I did some exploring around Desolace and got the achievement for that, also did a bunch of mining and smithing. I have a problem--too many quests. My log is full. I think I'm going to go over to Hillsbrad and do all of those and maybe come back to Desolace or another appropriate zone later. There's just too much to explore! Since I don't see myself hardcore raiding at 80, I've been thinking I might roll and Alliance character and see some of the other stuff in the game. God knows when that'd be. I might want to try some other MMO by then.

Monday, February 2, 2009

PC is finally here!

That's right, it finally arrived.  My long overdue entry into PC gaming is manifest.  To celebrate, the first thing I did after all the preliminary setup was to go and download Steam, and promptly pick up the Half-Life series, specifically the Source engine remake of the original, and The Orange Box, which of course has the sequel and all of it's....quasi-sequels.
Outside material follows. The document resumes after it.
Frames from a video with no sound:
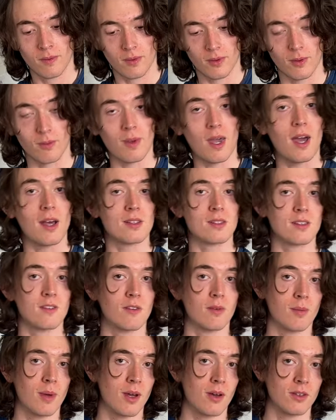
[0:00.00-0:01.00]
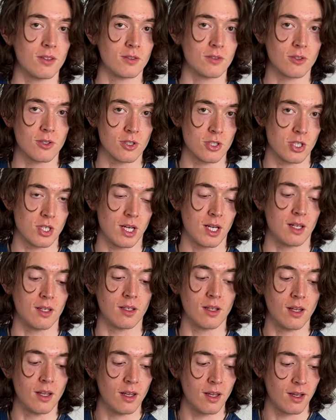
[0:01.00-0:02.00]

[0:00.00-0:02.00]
Their massive amount of cushioning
Interestingly enough, on the PC the box comes with a couple of things not in the console versions: Lost Coast, another add-on to HL2, and Peggle Extreme, a Valve-themed version of the popular Pop Cap game.  And so the first game I played on my new machine was Peggle.  The second was Portal; I just played through the whole thing again (for the fourth time, if I remember right) before writing this.  I figured it was a good "training session" to get me re-acclimated to the first-person mouse & keyboard scheme.
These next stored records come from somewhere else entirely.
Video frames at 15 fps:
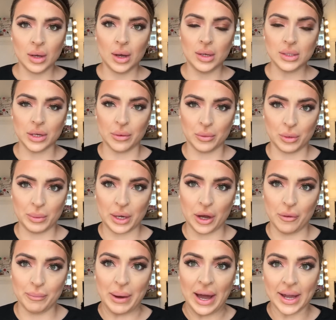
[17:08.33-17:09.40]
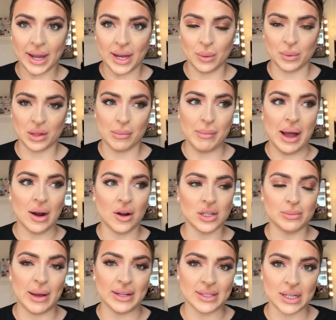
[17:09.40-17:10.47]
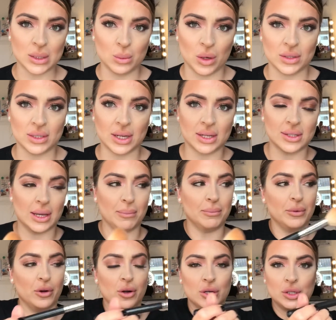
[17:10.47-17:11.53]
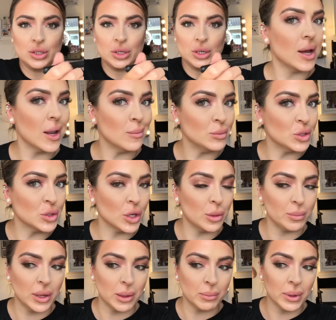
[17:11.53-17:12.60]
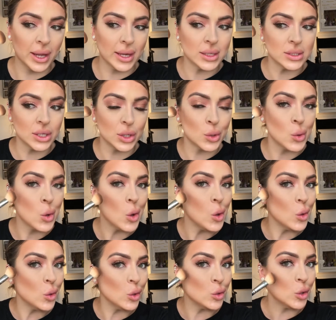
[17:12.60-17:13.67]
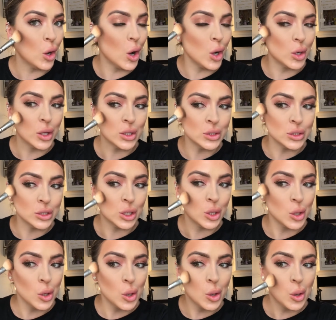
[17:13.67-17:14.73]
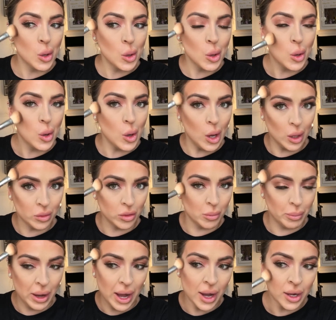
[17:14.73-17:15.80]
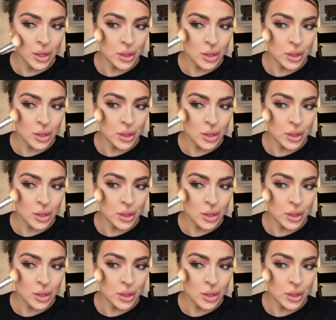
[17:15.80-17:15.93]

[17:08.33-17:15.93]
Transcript: So I'm going to be going back in with the MAC Cosmetics 168 brush, and I'm just going to be placing the darkest at the back.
I can never get enough Oblivion, so I picked up the full box version, featuring both expansions, as well.  And this is just the beginning.  I've got a lot of catching up to do!

Before the arrival of my new machine, and in the post-Killzone interim, I want back to GTA IV.  I'm somewhere in the middle of the game, and apparently doing things backwards, somewhat.  Most accounts I've heard of people playing the game, they've gotten to the point where they have to choose to kill either Playboy X or Dwayne and then later gone on to do the big bank robbery straight-out-of-the-movie-Heat mission.  Either way, I've past both of those now and have finally opened up the last island.

When I first started playing these games, with GTA III, I used to ignore the missions and such for hours and just go blow stuff up and see how long I could survive with a full wanted level.  That's not where GTA IV shines, though.  If I want to do that I'll go play Crackdown.  I find GTA IV is best when I'm moving swiftly from mission to mission, and not just the main plotline ones, but including the side activities like helping the random people around the city or stealing rare cars for Brucie, or just doing the social activities with Niko's friends and girlfriends (though these get tiresome).

Lastly, Necovia/Lonesteban and I finished up Gears of War on Hardcore last night, getting the A Dish Best Served Cold achivement to unlock RAAM in Gears 2.  That was a lot of fun, and I think it's really telling that the parts we had the most trouble with in the game were the parts where we were forced to go separate ways and couldn't watch each other's back so well.  Still a great game, though.  Gears 2 Horde Mode soon!